Squid uses the ICP protocol to co-operate with other caches and can now share disk space by not caching documents obtained from nominated caches. Parent caches may be assigned weights to express a preference in addition to the simple speed of response; this may be used to compensate for known differences in the behaviour of different parents, for example. Multiple disks or partitions may be used to store cached files, though the partitions must all be the same size. The size limit on requests has been removed. Conditional GET requests are now used to check staleness, though this still only occurs on the expiry of the document's assigned time to live. There is finer control of the caching of error replies and DNS lookups.

The underlying single process model is the same as Harvest 1 but FTP requests are now handled by an independent server process. Access controls are considerably more flexible and can now be based on any combination of source and destination address, HTTP method, protocol, domain, port, day, time of day and URL pattern matching. These controls can also be used for other aspects of the cache configuration, for example selecting different parent caches based on the time of day.

There is now a signal to make the cache re-read its configuration and another to do a clean shutdown, giving existing connections a configurable grace period to complete normally. The cache also becomes available for service more rapidly, without waiting for all the existing cached files on disk to be read. The logfiles are more consistent and provide more detail of each transaction.

Existing Cache installations

Most web caches have been installed at the local level serving users within an institution or department, sometimes as a side-effect of a firewall proxy. In the UK a survey [Hamilton 1996a] of 78 sites connected to JANET found that 42 institutions were already running local web caches: 22 using the CERN software, 14 Harvest, 1 Netscape and 1 Purveyor. Most are only available to users within the institution though some, such as Imperial College and Manchester, also act as regional caches, accepting connections from other local sites by agreement. Many of the sites using the Harvest software have also negotiated peering agreements with other co-operating caches; these systems are studied by the Cybercache project at Loughborough [Hamilton 1996b].

National caches are less common, though they offer considerable benefits to countries which suffer from congestion on international links. Some of the best-known examples are described in the following sections.

United Kingdom (HENSA) [Smith 1996]

The UK academic network has always offered high-performance connections within the country but comparatively slow international links.
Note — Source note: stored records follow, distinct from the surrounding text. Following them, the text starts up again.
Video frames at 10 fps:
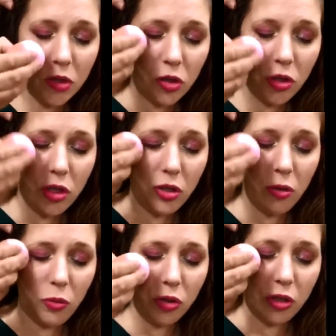So
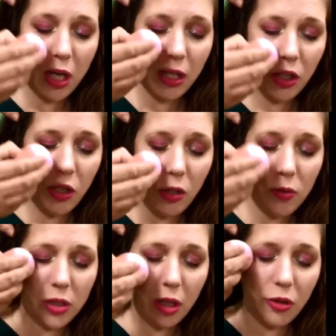can you
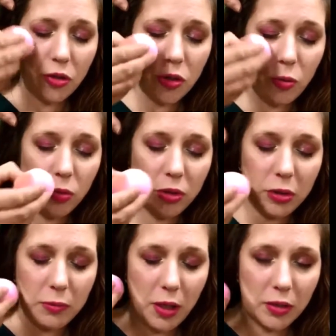use other
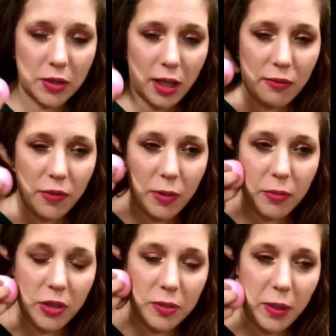tools aside from
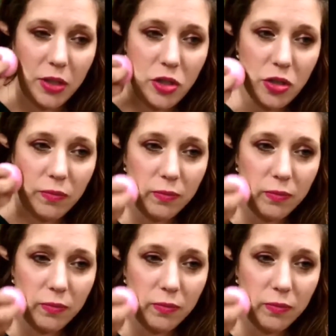the sponge?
The desire to make best use of the scarce international bandwidth led to an early interest in web caching and, after initial experiments with the Lagoon and CERN caches, a national academic cache was set up by the Higher Education National Software Archive (HENSA) using the Netscape caching proxy in 1995. The cache rapidly outgrew the original Sparc 10 host and a subsequent dual-processor Silicon Graphics machine and now uses six separate computers located at sites in Canterbury and Leeds. The use of multiple sites and hosts is intended to provide resilience against failure of individual machines or local infrastructure problems such as power cuts. The geographic distribution of the cache service should also reduce the congestion on any individual part of the network which might otherwise be caused by the heavy traffic into and out of the cache.
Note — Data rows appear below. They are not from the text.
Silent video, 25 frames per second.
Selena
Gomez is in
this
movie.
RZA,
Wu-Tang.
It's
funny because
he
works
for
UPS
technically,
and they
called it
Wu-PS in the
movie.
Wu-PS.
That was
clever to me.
The six cache machines are Silicon Graphics servers with 175MHz R4400 processors, 128Mbytes of memory and around 12Gbytes of disk. At an early stage of the experimental cache service it was found that disk bandwidth could be a bottleneck, so a large number of small 2Gb disks are now used with the cached files divided between them. The six cache servers run independently, so each client has access only to the resources of the server it connects to. Connections are shared between the servers by a round-robin Domain Name Server which rotates the conventional name wwwcache.hensa.ac.uk around the available machines. Each client program translates that name into a cache server address when it starts and then continues to use the same machine for the lifetime of the client program. The next client may well be given a different translation for the same name. Over time this gives a reasonably fair division of labour between the cache machines though it cannot adapt to particularly long-lived or demanding clients. Servers which go out of service can be removed from the DNS though their existing clients may have to be restarted to get a new translation.
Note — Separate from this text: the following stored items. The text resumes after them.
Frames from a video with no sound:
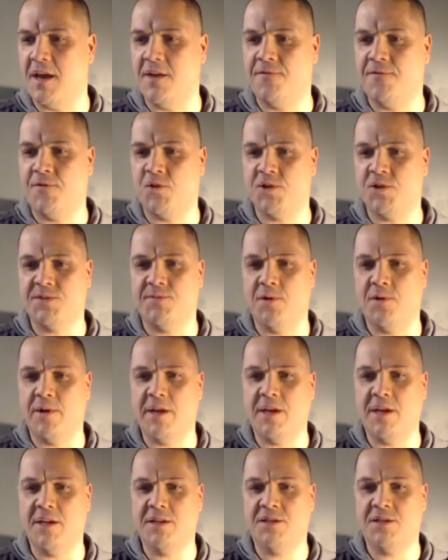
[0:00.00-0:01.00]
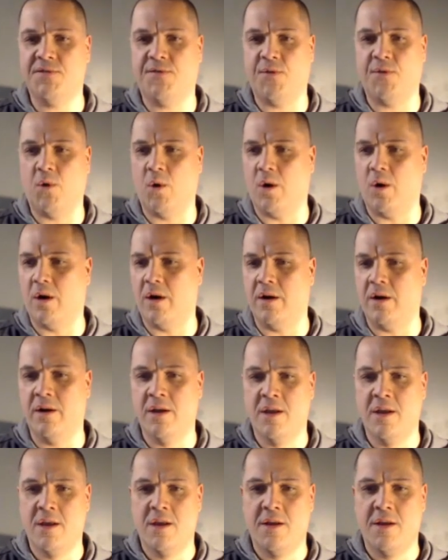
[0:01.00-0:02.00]
First Marines for
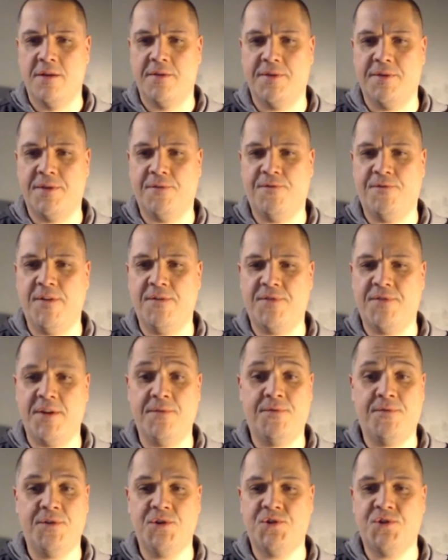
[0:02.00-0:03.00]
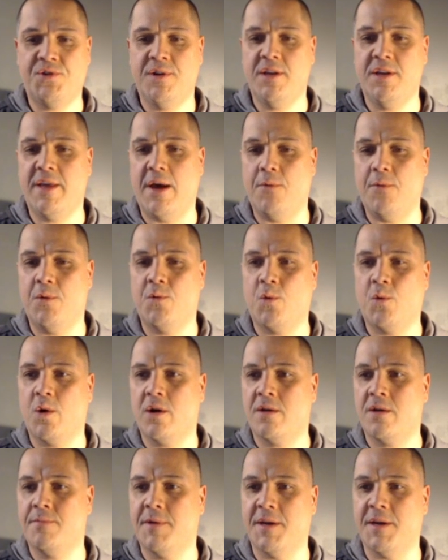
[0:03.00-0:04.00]
the 5th Infantry, that would
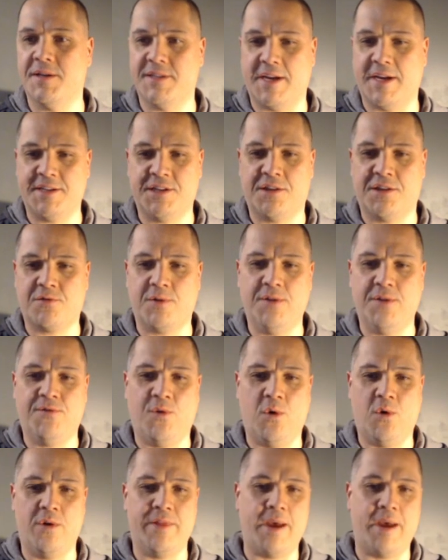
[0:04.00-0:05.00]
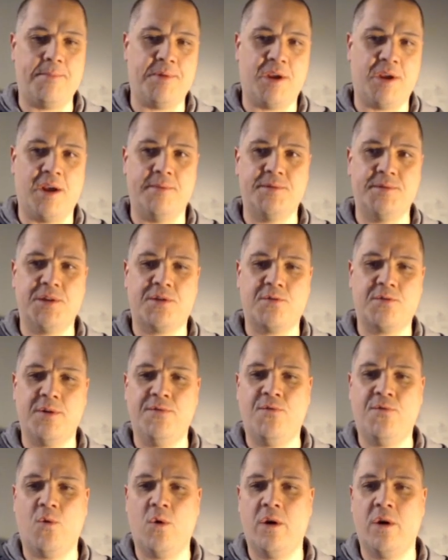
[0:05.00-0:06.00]
work because that's a 3-4 and that becomes a
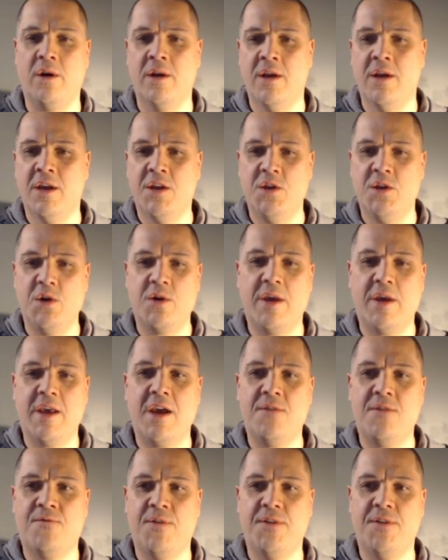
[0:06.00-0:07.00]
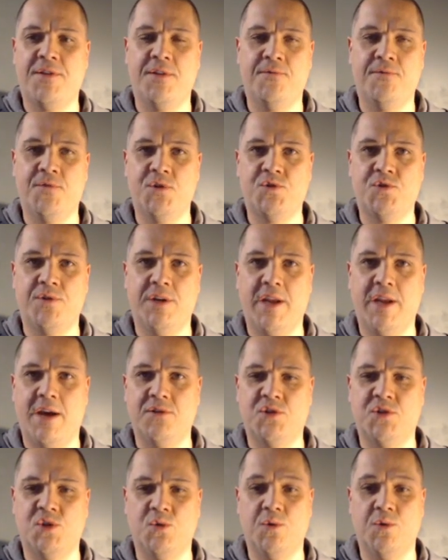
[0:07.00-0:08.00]
3-4. You can get 5th Infantry
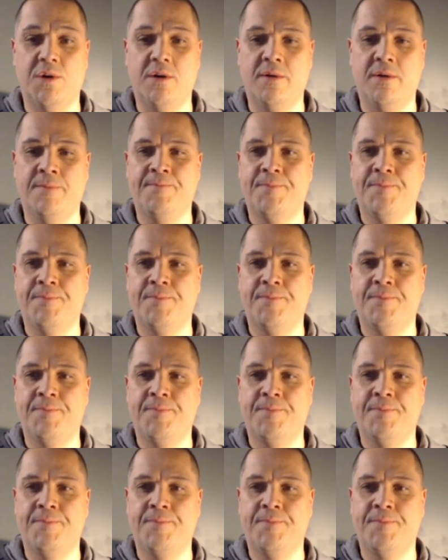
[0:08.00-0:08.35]
down sooner,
The Netscape software creates a number of processes, each of which can handle a single concurrent request. If a request arrives when there is no process available to serve it then it will be refused. Each machine runs 650 of these processes so the complete cache can maintain nearly 4,000 simultaneous connections. Each of these competes with the others for network bandwidth and severe congestion has been encountered at busy periods. In an attempt to prevent this, the number of processes was reduced, but users complained when their attempts to connect were rejected. An attempt to reduce the number of idle connections by setting the timeout between received packets to 90 seconds met with similar complaints, so this was increased to 15 minutes. Apparently a moribund connection is regarded as better than no connection at all.

The HENSA cache receives up to 1.25 million connections a day with peaks up to 100 connections per second. The hit rate is very high, between 55% and 60%. Figures from the New Zealand cache suggest that at least 15% of all requests are for dynamic pages which are inherently uncachable, so this is probably close to the maximum which could ever be achieved.

New Zealand (NZGate) [Neal 1996]

In New Zealand the cost of Internet connectivity has always been borne in full by individual sites and since 1990 charges have been allocated on the basis of the volume of traffic generated. The very high cost of traffic on international links gives a strong economic incentive to use web caches at both local and national levels and caches can often be funded from the traffic savings which they produce. The New Zealand Internet Gateway, based at the University of Waikato, introduced a cache in May 1995, using the CERN server software, to act as a parent to the various institutional caches which subscribed to its international link. Later in 1995 the cache switched to version 1.3 of the Harvest software when it became apparent that development of the CERN program had ceased. After some initial reliability problems a stable service was obtained with version 1.4 of Harvest. The commercial version 2.1 is now in use.

Until May 1996, the cache ran on a single Digital AXP 4000 model 710 server with 128Mbytes of RAM and 10Gbytes of disk, though only about half of the available disk space was used. The national server now acts as parent to co-operating caches at six universities and four commercial Internet Service Providers, mostly using the public domain versions of Harvest and Squid. Some CERN child caches may still be operating at other sites. The NZGate cache also has co-operative links with the NLANR network and with caches in Australia.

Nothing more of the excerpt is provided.